Brown lays to rest the hoary myth that Viking society was ruled by men and celebrates the dramatic lives of female Viking warriors.
In 1889, in Birka, Sweden, a former site of a Viking trading center, archaeologists find a warrior’s burial chamber. With the amount and array of weapons, valuables, horses, this must have been a great Viking warrior.
Imagine the surprise when in 2017, DNA tests revealed that this high-ranking Viking warrior was a woman.
Viking women didn’t hold the keys to the larder and keep the house. Viking women carried weapons. They carry shields into battle next to their male counterparts. They are heroes. Poems are written about them.

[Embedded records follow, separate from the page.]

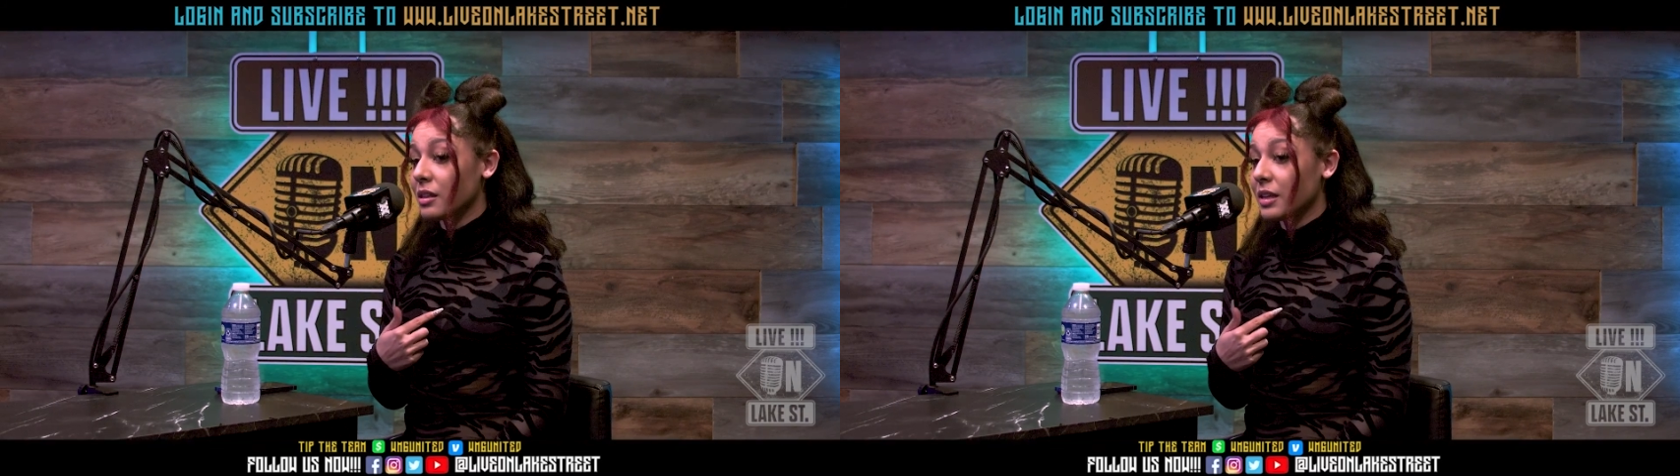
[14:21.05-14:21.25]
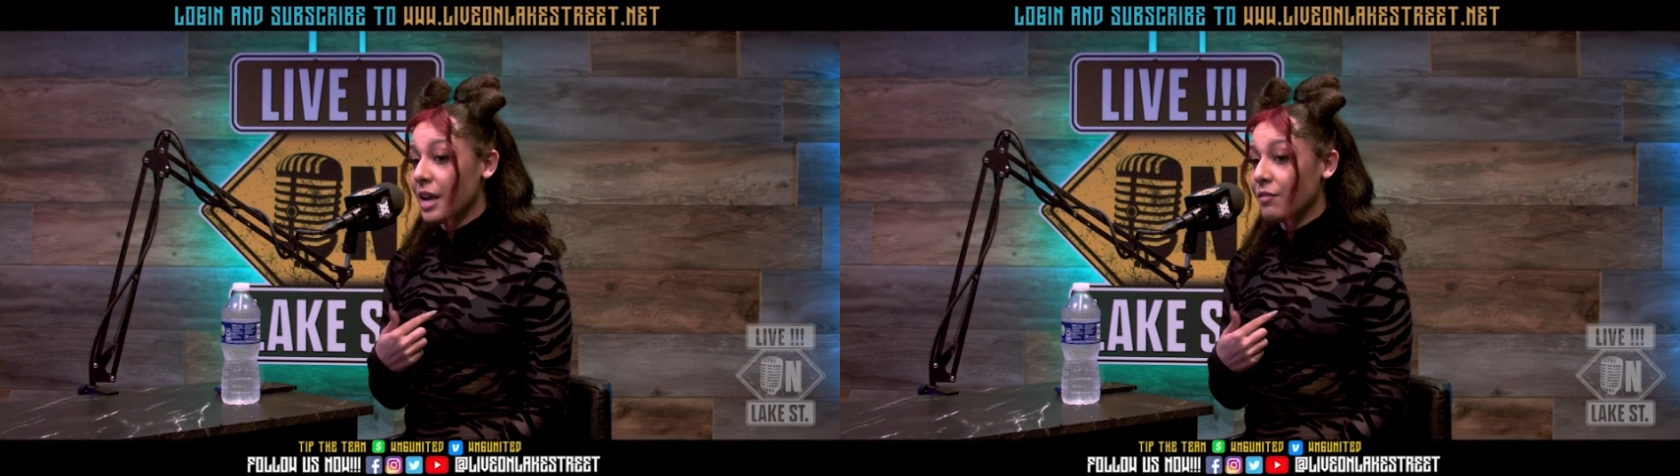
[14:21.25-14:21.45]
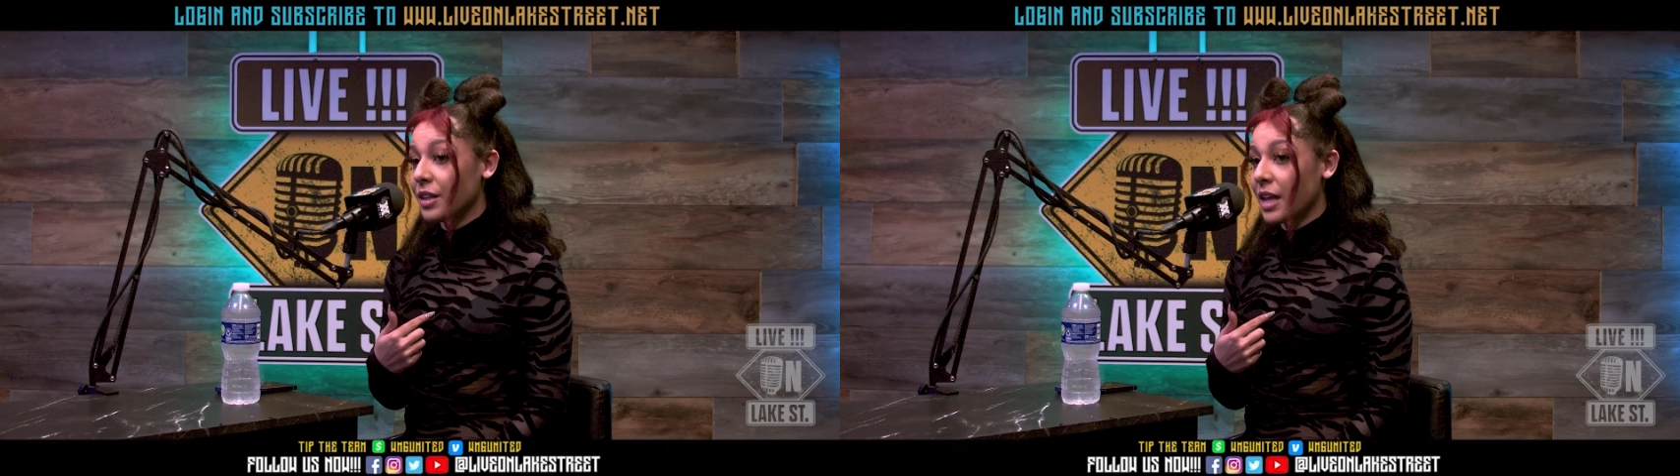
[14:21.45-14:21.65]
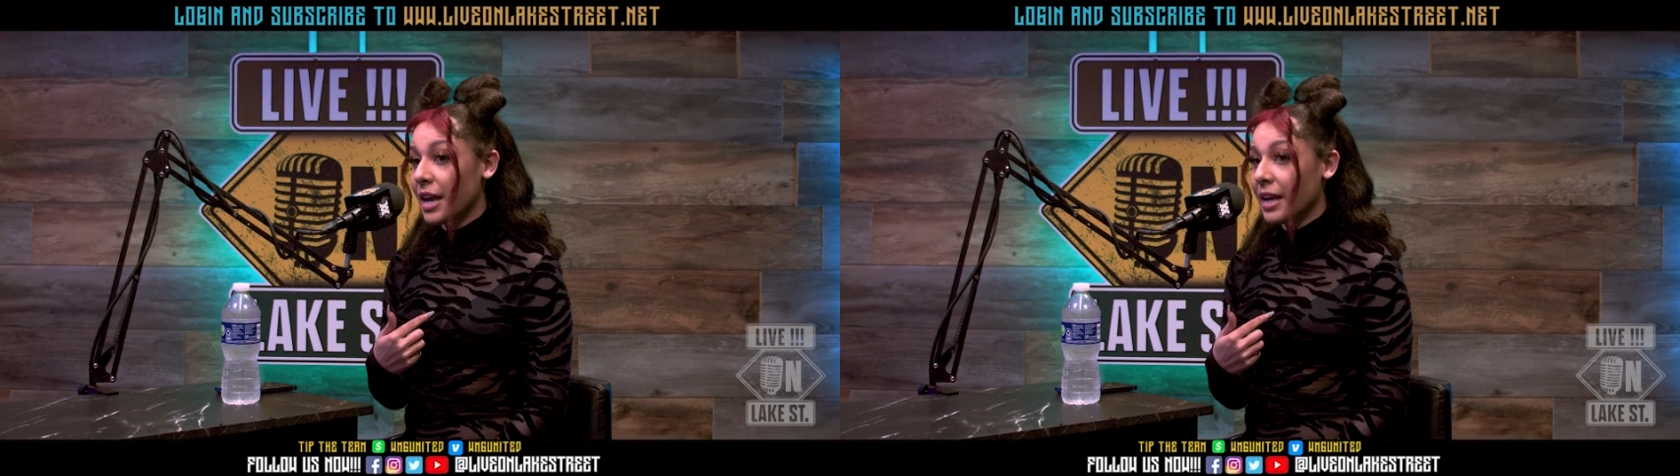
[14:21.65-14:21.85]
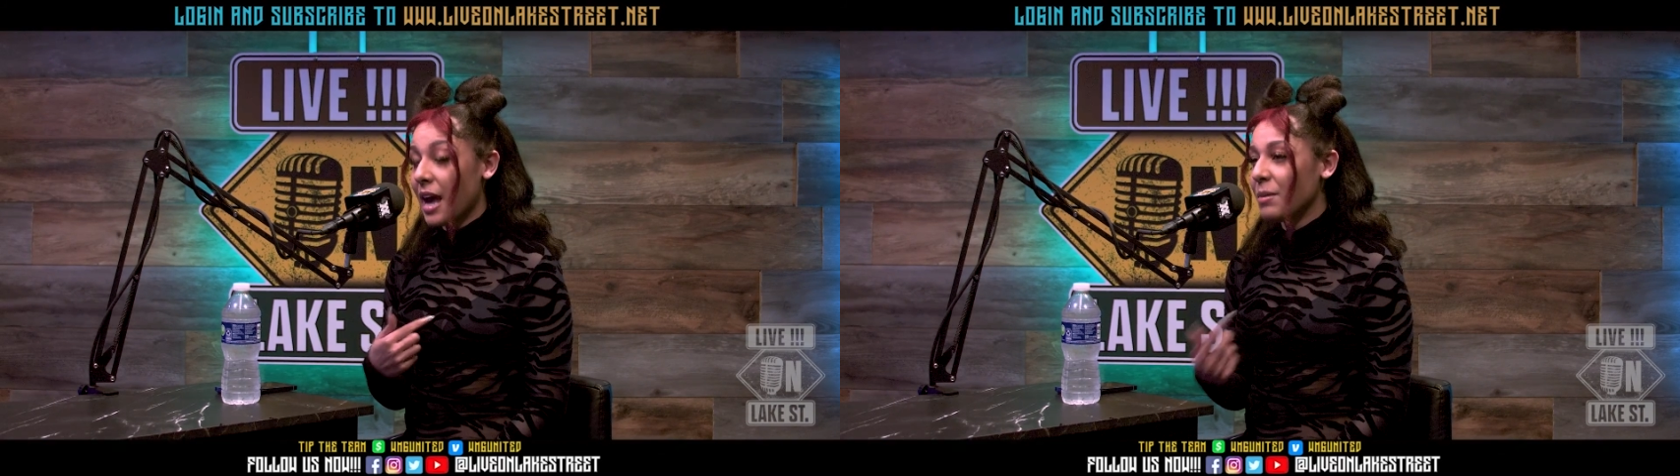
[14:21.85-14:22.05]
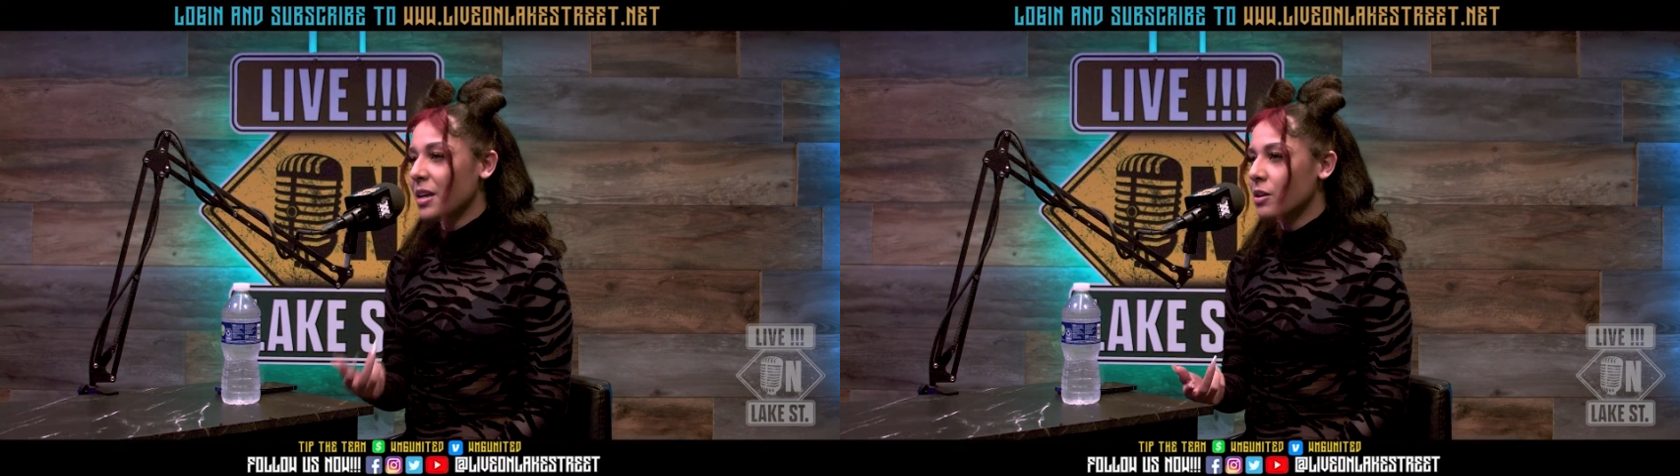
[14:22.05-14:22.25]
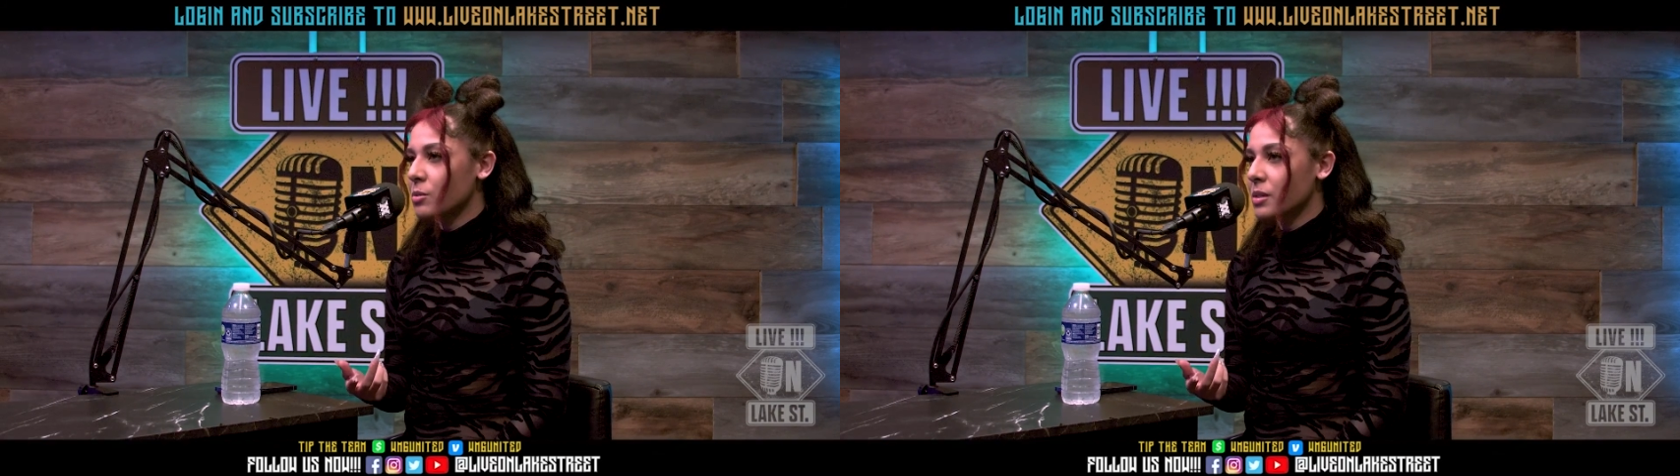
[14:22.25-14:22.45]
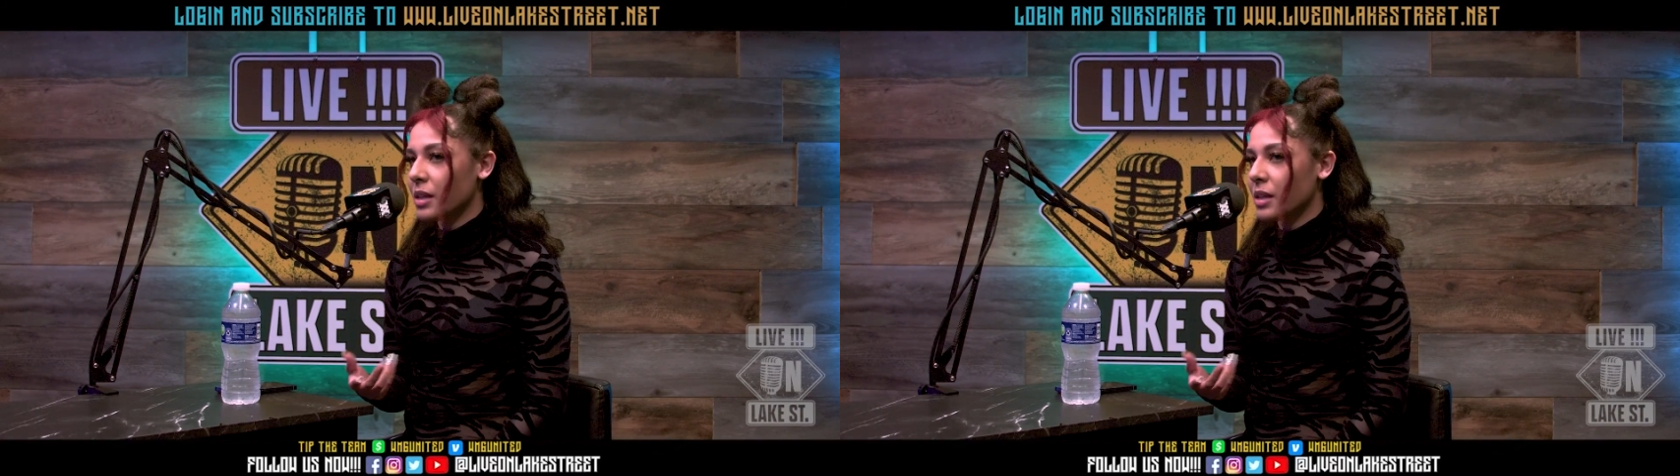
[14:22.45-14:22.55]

given like how many years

Ms. Brown uses science to link Hervor, to the other Viking trading centers and to the entire trade route. She tells a story of Hervor meeting with the likes of Queen Gunnhild, The Red Girl, and Queen Olga. Hervor didn’t live a long life but she packed a lot into it.

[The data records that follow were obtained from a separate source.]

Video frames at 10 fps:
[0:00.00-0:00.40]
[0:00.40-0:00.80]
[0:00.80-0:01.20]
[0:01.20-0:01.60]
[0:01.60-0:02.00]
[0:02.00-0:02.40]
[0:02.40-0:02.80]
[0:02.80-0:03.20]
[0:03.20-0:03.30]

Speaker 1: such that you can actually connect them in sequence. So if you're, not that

There is so much misinformation from writers in an entirely different era than the Vikings. Mostly by men who have relegated women to the hearth. This well- written and well-researched work shake that old perception off. Women held power and as the author imagines what her life would have been like, she brings the valkyries alive.
I thoroughly enjoyed this book. The history, the “what ifs”, and the research that went into this beautiful work. Being of Norwegian descent it confirms many of the tales I was told as a child by my grandmother. It was a pleasure to read.